変わり果てた、別居中の夫
面会交流の週末、貴之とは銀座で待ち合わせた。
日時や場所などの取り決めはすべて弁護士を通し、湊人を彼に預けるのは11時から13時の2時間と決めている。弁護士に同行してもらうこともできたが、悩んだ末、湊人と二人で臨むことにした。
そもそも面会交流自体を離婚調停で決める選択肢もあった。
けれど弁護士を通してやりとりを続けるうち、美穂の夫への警戒心は少しずつ緩んでいった。
というのも貴之が一度目の調停を無断欠席した理由が体調不良というのは本当だったようで、彼はきちんとした謝罪とともに胃潰瘍の診断書を弁護士に提出したのだ。
今さら素直に同情はできなかったが、夫がストレスで胃に穴を空け血を吐いたという事実を知ったときは、やはり胸が痛んだ。
そして、そのとき気づいた。
美穂は夫に報復したいわけでも、懲らしめたいわけでもない。もっと言うなら、これまで受けたモラハラや暴力を彼に認めさせ、謝罪させたいわけでもない。
かと言って夫を許せるわけでもないが、美穂が望むのは、ただ壊れてしまった夫婦関係に終止符を打ち、平和に人生を再スタートさせることだけなのだ。
できるならば貴之も美穂と同じように、この経験を糧に新しい人生を歩んで欲しいとも思う。
しかしながら、彼が湊人の父親であることは変わらない。親権を譲る気はないが、この点においては私情を挟まずフェアに接していきたかった。
◆
表参道のカフェに現れた貴之を目にしたとき、美穂は息を飲んだ。
最後に対面してから2ヶ月ほどの時間が経っていたが、彼は一回り小さくなったように痩せていて、目元や唇の血色も悪い。
仕事で数日徹夜が続いても顔色一つ変えずスーツを完璧に着こなして出勤していた頃の彼とは別人に見えた。
「湊人……」
貴之は足早に息子に寄り添い抱きしめる。美穂はその光景からつい目を逸らした。
妻に対しては滅多に冷たい表情を崩さない夫。その顔が父親らしい愛情に溢れ、温かくほころぶのを見ていられなかったのだ。
迷い、怒り、後悔、不安……不意に様々な感情が一気に押し寄せるのを唇を噛んで堪える。

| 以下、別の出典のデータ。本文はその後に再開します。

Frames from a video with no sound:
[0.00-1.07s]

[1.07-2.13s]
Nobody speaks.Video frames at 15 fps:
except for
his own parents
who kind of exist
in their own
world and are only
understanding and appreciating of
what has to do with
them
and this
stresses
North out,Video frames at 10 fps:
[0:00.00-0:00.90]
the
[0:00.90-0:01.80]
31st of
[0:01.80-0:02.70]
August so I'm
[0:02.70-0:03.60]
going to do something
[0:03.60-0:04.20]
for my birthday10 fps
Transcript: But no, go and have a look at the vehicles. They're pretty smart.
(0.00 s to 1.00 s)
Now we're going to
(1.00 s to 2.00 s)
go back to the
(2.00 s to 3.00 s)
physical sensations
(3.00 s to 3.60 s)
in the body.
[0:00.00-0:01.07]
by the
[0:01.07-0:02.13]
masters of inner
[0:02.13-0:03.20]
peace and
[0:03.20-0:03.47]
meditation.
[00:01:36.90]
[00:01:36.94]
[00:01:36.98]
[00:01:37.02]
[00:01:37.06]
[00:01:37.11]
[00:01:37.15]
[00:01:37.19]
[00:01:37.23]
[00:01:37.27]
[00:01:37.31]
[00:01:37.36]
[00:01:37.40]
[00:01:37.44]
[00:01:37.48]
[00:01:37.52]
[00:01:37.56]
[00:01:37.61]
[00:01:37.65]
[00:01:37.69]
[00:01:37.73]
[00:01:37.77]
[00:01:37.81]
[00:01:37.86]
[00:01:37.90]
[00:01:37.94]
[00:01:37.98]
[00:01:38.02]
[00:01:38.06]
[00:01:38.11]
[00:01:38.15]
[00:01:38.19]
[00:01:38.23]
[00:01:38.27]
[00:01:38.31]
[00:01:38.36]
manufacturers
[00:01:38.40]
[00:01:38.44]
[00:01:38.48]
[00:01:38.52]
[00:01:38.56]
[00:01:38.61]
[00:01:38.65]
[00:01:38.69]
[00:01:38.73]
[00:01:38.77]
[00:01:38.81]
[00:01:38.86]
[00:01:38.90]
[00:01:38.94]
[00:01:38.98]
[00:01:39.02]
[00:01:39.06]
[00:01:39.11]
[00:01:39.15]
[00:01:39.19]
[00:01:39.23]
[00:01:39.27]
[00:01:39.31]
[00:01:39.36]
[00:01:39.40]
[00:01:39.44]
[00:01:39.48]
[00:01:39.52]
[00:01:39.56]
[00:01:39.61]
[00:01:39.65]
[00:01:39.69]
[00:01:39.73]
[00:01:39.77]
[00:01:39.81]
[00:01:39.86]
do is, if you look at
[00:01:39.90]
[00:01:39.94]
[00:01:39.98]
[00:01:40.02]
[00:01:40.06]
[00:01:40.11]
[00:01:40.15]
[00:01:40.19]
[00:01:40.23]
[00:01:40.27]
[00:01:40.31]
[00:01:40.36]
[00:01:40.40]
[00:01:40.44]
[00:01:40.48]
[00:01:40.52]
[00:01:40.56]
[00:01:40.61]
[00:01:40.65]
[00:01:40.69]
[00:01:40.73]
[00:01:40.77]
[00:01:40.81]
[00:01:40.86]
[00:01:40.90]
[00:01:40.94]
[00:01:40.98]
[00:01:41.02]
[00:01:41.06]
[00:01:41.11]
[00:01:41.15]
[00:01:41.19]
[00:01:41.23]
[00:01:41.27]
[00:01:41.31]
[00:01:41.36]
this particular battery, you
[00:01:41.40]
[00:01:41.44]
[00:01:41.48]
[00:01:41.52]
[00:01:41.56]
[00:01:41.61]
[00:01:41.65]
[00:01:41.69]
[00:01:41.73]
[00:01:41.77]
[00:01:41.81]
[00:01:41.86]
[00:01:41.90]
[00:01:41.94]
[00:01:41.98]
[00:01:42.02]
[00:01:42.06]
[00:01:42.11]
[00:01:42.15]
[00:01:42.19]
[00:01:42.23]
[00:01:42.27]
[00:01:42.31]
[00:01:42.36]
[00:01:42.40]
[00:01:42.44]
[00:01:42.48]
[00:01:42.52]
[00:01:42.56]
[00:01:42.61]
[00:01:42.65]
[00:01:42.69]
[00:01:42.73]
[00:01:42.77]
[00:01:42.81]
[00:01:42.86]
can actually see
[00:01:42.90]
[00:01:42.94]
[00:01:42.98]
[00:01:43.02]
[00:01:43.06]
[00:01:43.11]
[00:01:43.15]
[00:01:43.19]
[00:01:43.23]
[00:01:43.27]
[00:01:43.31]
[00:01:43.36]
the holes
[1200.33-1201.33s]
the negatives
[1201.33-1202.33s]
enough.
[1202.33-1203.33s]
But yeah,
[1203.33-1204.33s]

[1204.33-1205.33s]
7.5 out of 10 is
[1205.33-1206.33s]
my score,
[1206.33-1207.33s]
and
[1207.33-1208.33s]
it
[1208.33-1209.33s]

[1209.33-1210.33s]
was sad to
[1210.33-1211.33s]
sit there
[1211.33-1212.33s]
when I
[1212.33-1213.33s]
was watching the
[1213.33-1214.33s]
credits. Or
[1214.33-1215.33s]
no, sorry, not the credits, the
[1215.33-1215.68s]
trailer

「じゃあ行ってくるから……あ、カードはまだ使えるよな。好きに買い物でもしてもらって構わないから」
美穂は視線を背けたまま「はい」とだけ答えたが、身体が固まってしまったように、結局カフェの席から一歩も動けなかった。
そしてきっかり2時間後、母親の心情とは裏腹に、二人はすっかり緊張の解けた柔らかな笑顔を浮かべて戻ってきた。
「ママぁ!ただいま!!」
美穂は息子に微笑みながら、嬉しいような悲しいような、再び複雑な思いに駆られる。
「今日はありがとな。次の調停は必ず出席するから」
しかし貴之はそれだけ言うと、湊人をもう一度抱きしめ、あっさりと帰り支度を始めた。
「あの……体調は大丈夫なの?」
「ああ、もう心配ない」
彼にまた何か攻撃されるのではないかと精一杯身構えていただけに少し気抜けしたが、きっと、貴之もいい加減に疲れたのだろうと思った。
結局、争いは良いことは一つも生み出さない。
怒りや暴力を他人に向け支配するのは、相手だけでなく、同時に本人の心もすり減らすのだ。
「あ……湊人にお前のインスタ見せてもらったよ。湊人が撮影してるんだってな。よく撮れてた、綺麗だったよ」
最後に貴之はそう言い残し、静かに去っていった。